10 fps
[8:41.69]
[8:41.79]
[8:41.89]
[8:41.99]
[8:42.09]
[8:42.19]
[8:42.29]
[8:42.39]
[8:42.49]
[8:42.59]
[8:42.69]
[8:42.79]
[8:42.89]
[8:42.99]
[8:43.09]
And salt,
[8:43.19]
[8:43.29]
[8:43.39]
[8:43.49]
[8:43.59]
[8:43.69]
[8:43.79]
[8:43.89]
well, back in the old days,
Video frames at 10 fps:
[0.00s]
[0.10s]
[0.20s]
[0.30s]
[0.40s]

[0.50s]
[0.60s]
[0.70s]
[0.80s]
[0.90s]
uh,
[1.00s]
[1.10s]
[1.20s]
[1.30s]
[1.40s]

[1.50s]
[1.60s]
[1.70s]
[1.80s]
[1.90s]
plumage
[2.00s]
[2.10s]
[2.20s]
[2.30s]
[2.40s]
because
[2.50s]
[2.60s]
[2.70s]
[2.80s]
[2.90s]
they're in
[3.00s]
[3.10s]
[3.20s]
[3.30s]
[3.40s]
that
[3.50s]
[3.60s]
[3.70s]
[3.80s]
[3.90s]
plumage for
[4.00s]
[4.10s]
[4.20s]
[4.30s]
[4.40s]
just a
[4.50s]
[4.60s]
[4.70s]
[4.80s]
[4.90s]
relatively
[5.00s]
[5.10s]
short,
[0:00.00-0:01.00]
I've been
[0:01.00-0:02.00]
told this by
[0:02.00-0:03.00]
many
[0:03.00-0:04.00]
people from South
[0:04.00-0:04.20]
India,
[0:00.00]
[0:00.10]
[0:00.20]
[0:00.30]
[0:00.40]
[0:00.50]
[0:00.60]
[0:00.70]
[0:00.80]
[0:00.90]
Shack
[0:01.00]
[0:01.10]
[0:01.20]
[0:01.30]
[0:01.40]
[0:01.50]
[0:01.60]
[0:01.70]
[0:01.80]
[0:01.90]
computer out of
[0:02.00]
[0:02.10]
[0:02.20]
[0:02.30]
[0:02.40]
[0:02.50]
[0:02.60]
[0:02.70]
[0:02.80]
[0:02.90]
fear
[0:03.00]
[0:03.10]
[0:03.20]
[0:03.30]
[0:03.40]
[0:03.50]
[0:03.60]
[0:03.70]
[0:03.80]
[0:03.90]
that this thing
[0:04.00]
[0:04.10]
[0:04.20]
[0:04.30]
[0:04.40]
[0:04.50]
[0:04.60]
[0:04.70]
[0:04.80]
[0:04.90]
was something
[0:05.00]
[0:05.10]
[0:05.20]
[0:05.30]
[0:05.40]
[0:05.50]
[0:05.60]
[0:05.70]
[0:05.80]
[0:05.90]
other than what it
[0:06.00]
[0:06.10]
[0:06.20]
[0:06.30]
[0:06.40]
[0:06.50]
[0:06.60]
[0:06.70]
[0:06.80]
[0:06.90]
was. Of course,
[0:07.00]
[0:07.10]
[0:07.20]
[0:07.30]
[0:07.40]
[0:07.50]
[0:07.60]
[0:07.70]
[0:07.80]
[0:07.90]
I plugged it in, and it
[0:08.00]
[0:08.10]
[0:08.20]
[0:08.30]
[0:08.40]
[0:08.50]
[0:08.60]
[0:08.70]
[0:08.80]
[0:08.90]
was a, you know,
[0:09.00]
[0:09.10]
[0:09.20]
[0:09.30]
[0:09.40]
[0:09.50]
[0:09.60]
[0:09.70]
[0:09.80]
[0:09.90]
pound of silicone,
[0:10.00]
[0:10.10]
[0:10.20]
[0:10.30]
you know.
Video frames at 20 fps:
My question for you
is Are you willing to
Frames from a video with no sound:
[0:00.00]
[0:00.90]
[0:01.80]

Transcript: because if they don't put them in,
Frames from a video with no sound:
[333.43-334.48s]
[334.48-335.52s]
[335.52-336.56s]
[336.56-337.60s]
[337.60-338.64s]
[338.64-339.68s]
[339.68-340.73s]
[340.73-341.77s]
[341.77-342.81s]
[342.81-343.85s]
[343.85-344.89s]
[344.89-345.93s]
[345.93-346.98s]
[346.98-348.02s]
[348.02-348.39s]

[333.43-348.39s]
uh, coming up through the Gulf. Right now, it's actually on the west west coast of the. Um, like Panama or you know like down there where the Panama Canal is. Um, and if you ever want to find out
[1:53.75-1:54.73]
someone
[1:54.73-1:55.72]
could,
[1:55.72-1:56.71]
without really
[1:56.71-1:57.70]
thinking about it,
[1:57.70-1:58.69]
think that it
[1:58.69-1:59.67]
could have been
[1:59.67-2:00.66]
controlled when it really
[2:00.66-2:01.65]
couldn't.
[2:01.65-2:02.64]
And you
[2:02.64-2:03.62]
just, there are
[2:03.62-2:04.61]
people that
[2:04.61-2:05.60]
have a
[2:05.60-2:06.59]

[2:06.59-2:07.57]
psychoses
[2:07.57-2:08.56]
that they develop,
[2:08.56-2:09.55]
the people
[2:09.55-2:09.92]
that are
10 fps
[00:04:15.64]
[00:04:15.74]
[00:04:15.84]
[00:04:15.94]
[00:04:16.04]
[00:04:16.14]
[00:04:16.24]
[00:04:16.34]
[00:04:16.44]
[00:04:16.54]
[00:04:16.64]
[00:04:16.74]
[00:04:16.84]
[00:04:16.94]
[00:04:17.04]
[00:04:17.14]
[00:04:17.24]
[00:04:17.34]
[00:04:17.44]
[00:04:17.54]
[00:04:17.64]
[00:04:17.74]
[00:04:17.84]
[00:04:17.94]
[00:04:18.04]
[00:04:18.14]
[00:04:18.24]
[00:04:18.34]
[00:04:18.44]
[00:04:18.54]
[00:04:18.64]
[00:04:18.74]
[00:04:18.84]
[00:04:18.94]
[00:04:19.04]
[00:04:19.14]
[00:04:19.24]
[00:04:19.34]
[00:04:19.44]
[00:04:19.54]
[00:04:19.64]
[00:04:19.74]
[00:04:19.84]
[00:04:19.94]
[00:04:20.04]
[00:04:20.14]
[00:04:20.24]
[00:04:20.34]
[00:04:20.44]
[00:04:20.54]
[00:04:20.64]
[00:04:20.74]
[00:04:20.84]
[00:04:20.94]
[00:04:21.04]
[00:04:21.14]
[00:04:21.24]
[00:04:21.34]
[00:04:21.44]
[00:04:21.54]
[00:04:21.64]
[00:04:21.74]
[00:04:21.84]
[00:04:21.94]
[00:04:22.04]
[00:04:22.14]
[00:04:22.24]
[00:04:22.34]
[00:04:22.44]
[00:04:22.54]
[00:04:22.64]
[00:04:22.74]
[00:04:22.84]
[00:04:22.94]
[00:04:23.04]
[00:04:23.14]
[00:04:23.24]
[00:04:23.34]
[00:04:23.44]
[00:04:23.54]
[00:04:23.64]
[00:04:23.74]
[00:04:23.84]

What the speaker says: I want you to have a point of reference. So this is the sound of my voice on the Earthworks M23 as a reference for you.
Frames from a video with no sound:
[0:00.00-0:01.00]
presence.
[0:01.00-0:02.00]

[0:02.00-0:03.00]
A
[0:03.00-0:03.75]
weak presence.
§
__Task prompt__:
Output the full listing again with nothing altered.

__Exercise result__:
10 fps
[8:41.69]
[8:41.79]
[8:41.89]
[8:41.99]
[8:42.09]
[8:42.19]
[8:42.29]
[8:42.39]
[8:42.49]
[8:42.59]
[8:42.69]
[8:42.79]
[8:42.89]
[8:42.99]
[8:43.09]
And salt,
[8:43.19]
[8:43.29]
[8:43.39]
[8:43.49]
[8:43.59]
[8:43.69]
[8:43.79]
[8:43.89]
well, back in the old days,
Video frames at 10 fps:
[0.00s]
[0.10s]
[0.20s]
[0.30s]
[0.40s]

[0.50s]
[0.60s]
[0.70s]
[0.80s]
[0.90s]
uh,
[1.00s]
[1.10s]
[1.20s]
[1.30s]
[1.40s]

[1.50s]
[1.60s]
[1.70s]
[1.80s]
[1.90s]
plumage
[2.00s]
[2.10s]
[2.20s]
[2.30s]
[2.40s]
because
[2.50s]
[2.60s]
[2.70s]
[2.80s]
[2.90s]
they're in
[3.00s]
[3.10s]
[3.20s]
[3.30s]
[3.40s]
that
[3.50s]
[3.60s]
[3.70s]
[3.80s]
[3.90s]
plumage for
[4.00s]
[4.10s]
[4.20s]
[4.30s]
[4.40s]
just a
[4.50s]
[4.60s]
[4.70s]
[4.80s]
[4.90s]
relatively
[5.00s]
[5.10s]
short,
[0:00.00-0:01.00]
I've been
[0:01.00-0:02.00]
told this by
[0:02.00-0:03.00]
many
[0:03.00-0:04.00]
people from South
[0:04.00-0:04.20]
India,
[0:00.00]
[0:00.10]
[0:00.20]
[0:00.30]
[0:00.40]
[0:00.50]
[0:00.60]
[0:00.70]
[0:00.80]
[0:00.90]
Shack
[0:01.00]
[0:01.10]
[0:01.20]
[0:01.30]
[0:01.40]
[0:01.50]
[0:01.60]
[0:01.70]
[0:01.80]
[0:01.90]
computer out of
[0:02.00]
[0:02.10]
[0:02.20]
[0:02.30]
[0:02.40]
[0:02.50]
[0:02.60]
[0:02.70]
[0:02.80]
[0:02.90]
fear
[0:03.00]
[0:03.10]
[0:03.20]
[0:03.30]
[0:03.40]
[0:03.50]
[0:03.60]
[0:03.70]
[0:03.80]
[0:03.90]
that this thing
[0:04.00]
[0:04.10]
[0:04.20]
[0:04.30]
[0:04.40]
[0:04.50]
[0:04.60]
[0:04.70]
[0:04.80]
[0:04.90]
was something
[0:05.00]
[0:05.10]
[0:05.20]
[0:05.30]
[0:05.40]
[0:05.50]
[0:05.60]
[0:05.70]
[0:05.80]
[0:05.90]
other than what it
[0:06.00]
[0:06.10]
[0:06.20]
[0:06.30]
[0:06.40]
[0:06.50]
[0:06.60]
[0:06.70]
[0:06.80]
[0:06.90]
was. Of course,
[0:07.00]
[0:07.10]
[0:07.20]
[0:07.30]
[0:07.40]
[0:07.50]
[0:07.60]
[0:07.70]
[0:07.80]
[0:07.90]
I plugged it in, and it
[0:08.00]
[0:08.10]
[0:08.20]
[0:08.30]
[0:08.40]
[0:08.50]
[0:08.60]
[0:08.70]
[0:08.80]
[0:08.90]
was a, you know,
[0:09.00]
[0:09.10]
[0:09.20]
[0:09.30]
[0:09.40]
[0:09.50]
[0:09.60]
[0:09.70]
[0:09.80]
[0:09.90]
pound of silicone,
[0:10.00]
[0:10.10]
[0:10.20]
[0:10.30]
you know.
Video frames at 20 fps:
My question for you
is Are you willing to
Frames from a video with no sound:
[0:00.00]
[0:00.90]
[0:01.80]

Transcript: because if they don't put them in,
Frames from a video with no sound:
[333.43-334.48s]
[334.48-335.52s]
[335.52-336.56s]
[336.56-337.60s]
[337.60-338.64s]
[338.64-339.68s]
[339.68-340.73s]
[340.73-341.77s]
[341.77-342.81s]
[342.81-343.85s]
[343.85-344.89s]
[344.89-345.93s]
[345.93-346.98s]
[346.98-348.02s]
[348.02-348.39s]

[333.43-348.39s]
uh, coming up through the Gulf. Right now, it's actually on the west west coast of the. Um, like Panama or you know like down there where the Panama Canal is. Um, and if you ever want to find out
[1:53.75-1:54.73]
someone
[1:54.73-1:55.72]
could,
[1:55.72-1:56.71]
without really
[1:56.71-1:57.70]
thinking about it,
[1:57.70-1:58.69]
think that it
[1:58.69-1:59.67]
could have been
[1:59.67-2:00.66]
controlled when it really
[2:00.66-2:01.65]
couldn't.
[2:01.65-2:02.64]
And you
[2:02.64-2:03.62]
just, there are
[2:03.62-2:04.61]
people that
[2:04.61-2:05.60]
have a
[2:05.60-2:06.59]

[2:06.59-2:07.57]
psychoses
[2:07.57-2:08.56]
that they develop,
[2:08.56-2:09.55]
the people
[2:09.55-2:09.92]
that are
10 fps
[00:04:15.64]
[00:04:15.74]
[00:04:15.84]
[00:04:15.94]
[00:04:16.04]
[00:04:16.14]
[00:04:16.24]
[00:04:16.34]
[00:04:16.44]
[00:04:16.54]
[00:04:16.64]
[00:04:16.74]
[00:04:16.84]
[00:04:16.94]
[00:04:17.04]
[00:04:17.14]
[00:04:17.24]
[00:04:17.34]
[00:04:17.44]
[00:04:17.54]
[00:04:17.64]
[00:04:17.74]
[00:04:17.84]
[00:04:17.94]
[00:04:18.04]
[00:04:18.14]
[00:04:18.24]
[00:04:18.34]
[00:04:18.44]
[00:04:18.54]
[00:04:18.64]
[00:04:18.74]
[00:04:18.84]
[00:04:18.94]
[00:04:19.04]
[00:04:19.14]
[00:04:19.24]
[00:04:19.34]
[00:04:19.44]
[00:04:19.54]
[00:04:19.64]
[00:04:19.74]
[00:04:19.84]
[00:04:19.94]
[00:04:20.04]
[00:04:20.14]
[00:04:20.24]
[00:04:20.34]
[00:04:20.44]
[00:04:20.54]
[00:04:20.64]
[00:04:20.74]
[00:04:20.84]
[00:04:20.94]
[00:04:21.04]
[00:04:21.14]
[00:04:21.24]
[00:04:21.34]
[00:04:21.44]
[00:04:21.54]
[00:04:21.64]
[00:04:21.74]
[00:04:21.84]
[00:04:21.94]
[00:04:22.04]
[00:04:22.14]
[00:04:22.24]
[00:04:22.34]
[00:04:22.44]
[00:04:22.54]
[00:04:22.64]
[00:04:22.74]
[00:04:22.84]
[00:04:22.94]
[00:04:23.04]
[00:04:23.14]
[00:04:23.24]
[00:04:23.34]
[00:04:23.44]
[00:04:23.54]
[00:04:23.64]
[00:04:23.74]
[00:04:23.84]

What the speaker says: I want you to have a point of reference. So this is the sound of my voice on the Earthworks M23 as a reference for you.
Frames from a video with no sound:
[0:00.00-0:01.00]
presence.
[0:01.00-0:02.00]

[0:02.00-0:03.00]
A
[0:03.00-0:03.75]
weak presence.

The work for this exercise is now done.